Source records >>

((

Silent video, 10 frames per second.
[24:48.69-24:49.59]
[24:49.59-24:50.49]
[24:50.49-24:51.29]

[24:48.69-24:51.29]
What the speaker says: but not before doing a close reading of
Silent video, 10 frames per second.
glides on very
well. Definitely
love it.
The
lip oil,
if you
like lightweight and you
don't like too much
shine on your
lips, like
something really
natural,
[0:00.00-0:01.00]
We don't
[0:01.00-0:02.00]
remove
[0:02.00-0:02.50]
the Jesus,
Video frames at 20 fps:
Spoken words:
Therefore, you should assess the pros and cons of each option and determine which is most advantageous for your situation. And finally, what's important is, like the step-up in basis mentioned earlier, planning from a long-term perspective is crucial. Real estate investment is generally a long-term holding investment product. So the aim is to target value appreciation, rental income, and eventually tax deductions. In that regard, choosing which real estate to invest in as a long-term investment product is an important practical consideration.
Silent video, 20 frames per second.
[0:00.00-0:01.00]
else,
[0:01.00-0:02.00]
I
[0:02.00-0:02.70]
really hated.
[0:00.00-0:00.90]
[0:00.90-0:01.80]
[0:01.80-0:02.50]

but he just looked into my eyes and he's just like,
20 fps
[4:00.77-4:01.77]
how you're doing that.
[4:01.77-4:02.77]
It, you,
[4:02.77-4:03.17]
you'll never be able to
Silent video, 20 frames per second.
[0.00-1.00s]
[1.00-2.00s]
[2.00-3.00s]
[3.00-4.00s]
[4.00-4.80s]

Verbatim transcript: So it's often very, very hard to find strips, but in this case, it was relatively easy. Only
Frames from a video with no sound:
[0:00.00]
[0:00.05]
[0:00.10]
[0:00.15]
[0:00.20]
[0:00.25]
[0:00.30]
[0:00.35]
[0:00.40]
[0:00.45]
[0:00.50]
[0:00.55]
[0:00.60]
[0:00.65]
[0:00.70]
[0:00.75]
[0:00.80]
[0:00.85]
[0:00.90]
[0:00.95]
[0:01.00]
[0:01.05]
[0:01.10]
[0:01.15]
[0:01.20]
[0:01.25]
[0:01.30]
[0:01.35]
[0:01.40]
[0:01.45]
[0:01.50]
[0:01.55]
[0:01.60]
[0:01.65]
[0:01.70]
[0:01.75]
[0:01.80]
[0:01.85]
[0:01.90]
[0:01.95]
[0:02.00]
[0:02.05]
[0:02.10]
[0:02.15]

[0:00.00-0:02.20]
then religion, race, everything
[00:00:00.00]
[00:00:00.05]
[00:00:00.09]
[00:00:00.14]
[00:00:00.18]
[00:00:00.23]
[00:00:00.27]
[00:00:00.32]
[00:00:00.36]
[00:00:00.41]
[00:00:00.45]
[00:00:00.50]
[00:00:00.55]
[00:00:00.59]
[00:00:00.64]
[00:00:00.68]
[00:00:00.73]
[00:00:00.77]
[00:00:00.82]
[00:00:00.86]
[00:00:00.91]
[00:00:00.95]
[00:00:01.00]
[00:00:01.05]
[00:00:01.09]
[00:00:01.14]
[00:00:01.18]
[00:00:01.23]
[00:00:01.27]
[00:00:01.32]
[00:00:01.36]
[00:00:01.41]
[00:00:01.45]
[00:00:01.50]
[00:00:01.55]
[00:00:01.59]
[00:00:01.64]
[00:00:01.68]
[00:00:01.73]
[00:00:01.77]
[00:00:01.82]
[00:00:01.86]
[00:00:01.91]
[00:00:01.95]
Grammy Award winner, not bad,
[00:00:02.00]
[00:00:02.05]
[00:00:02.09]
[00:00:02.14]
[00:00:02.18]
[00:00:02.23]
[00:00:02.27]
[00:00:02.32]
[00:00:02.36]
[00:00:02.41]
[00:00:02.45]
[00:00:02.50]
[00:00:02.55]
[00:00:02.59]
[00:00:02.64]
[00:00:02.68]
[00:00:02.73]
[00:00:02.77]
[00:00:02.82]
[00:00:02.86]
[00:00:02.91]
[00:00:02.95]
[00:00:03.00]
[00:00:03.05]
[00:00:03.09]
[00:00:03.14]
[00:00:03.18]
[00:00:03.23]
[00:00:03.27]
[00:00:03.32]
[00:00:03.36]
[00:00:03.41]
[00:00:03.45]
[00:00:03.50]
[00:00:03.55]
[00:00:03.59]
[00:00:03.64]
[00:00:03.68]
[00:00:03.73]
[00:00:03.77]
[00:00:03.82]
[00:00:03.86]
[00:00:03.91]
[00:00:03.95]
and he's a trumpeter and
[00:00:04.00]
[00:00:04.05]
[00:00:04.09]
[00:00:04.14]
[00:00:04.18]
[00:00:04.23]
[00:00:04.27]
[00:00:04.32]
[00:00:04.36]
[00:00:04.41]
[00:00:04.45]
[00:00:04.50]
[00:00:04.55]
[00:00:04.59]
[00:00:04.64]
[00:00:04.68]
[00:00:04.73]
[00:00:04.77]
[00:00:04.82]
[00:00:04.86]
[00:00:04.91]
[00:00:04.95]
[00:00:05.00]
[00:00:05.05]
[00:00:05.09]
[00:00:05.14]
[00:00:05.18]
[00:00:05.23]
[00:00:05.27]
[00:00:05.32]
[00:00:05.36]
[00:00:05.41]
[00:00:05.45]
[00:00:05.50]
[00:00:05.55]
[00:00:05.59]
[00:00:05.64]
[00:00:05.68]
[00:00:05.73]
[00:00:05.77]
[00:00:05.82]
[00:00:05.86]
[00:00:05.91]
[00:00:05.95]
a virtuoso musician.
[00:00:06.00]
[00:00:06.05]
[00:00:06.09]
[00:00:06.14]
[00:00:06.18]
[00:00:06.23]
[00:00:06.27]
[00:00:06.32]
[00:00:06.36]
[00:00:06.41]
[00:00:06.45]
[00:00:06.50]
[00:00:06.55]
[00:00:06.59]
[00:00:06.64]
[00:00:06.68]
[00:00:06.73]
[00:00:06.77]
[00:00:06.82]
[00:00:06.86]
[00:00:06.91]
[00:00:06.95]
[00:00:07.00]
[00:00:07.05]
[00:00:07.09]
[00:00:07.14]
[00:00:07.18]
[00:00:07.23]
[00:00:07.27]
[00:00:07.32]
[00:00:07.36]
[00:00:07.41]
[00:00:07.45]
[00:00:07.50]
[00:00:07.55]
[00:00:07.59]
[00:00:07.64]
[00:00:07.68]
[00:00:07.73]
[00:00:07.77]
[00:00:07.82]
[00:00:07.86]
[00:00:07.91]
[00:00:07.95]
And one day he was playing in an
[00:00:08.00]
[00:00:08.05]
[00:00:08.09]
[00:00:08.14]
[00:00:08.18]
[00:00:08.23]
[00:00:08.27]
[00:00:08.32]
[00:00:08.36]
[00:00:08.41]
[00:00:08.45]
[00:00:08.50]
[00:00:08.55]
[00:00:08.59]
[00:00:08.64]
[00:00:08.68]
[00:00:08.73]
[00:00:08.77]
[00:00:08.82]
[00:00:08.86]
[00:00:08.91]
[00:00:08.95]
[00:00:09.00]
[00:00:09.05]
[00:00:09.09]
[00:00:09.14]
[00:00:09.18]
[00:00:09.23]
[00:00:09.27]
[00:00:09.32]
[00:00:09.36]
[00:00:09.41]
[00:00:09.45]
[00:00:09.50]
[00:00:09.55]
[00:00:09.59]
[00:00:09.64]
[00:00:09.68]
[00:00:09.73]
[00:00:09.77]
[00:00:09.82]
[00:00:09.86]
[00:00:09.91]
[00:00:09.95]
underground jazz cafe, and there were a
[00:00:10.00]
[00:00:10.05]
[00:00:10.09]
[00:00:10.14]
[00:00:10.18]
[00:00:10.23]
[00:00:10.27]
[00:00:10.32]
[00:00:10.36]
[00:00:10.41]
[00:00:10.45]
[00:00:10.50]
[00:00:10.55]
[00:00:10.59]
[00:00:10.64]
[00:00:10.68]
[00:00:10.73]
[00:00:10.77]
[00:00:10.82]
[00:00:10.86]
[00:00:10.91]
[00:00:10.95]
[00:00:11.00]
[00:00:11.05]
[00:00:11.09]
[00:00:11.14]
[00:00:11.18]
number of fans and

))

Requirement >> Can you repeat, word for word, every line above from the one containing "[00:00:02.36]" down to the one containing "[00:00:03.18]", including both?

Response >>
[00:00:02.36]
[00:00:02.41]
[00:00:02.45]
[00:00:02.50]
[00:00:02.55]
[00:00:02.59]
[00:00:02.64]
[00:00:02.68]
[00:00:02.73]
[00:00:02.77]
[00:00:02.82]
[00:00:02.86]
[00:00:02.91]
[00:00:02.95]
[00:00:03.00]
[00:00:03.05]
[00:00:03.09]
[00:00:03.14]
[00:00:03.18]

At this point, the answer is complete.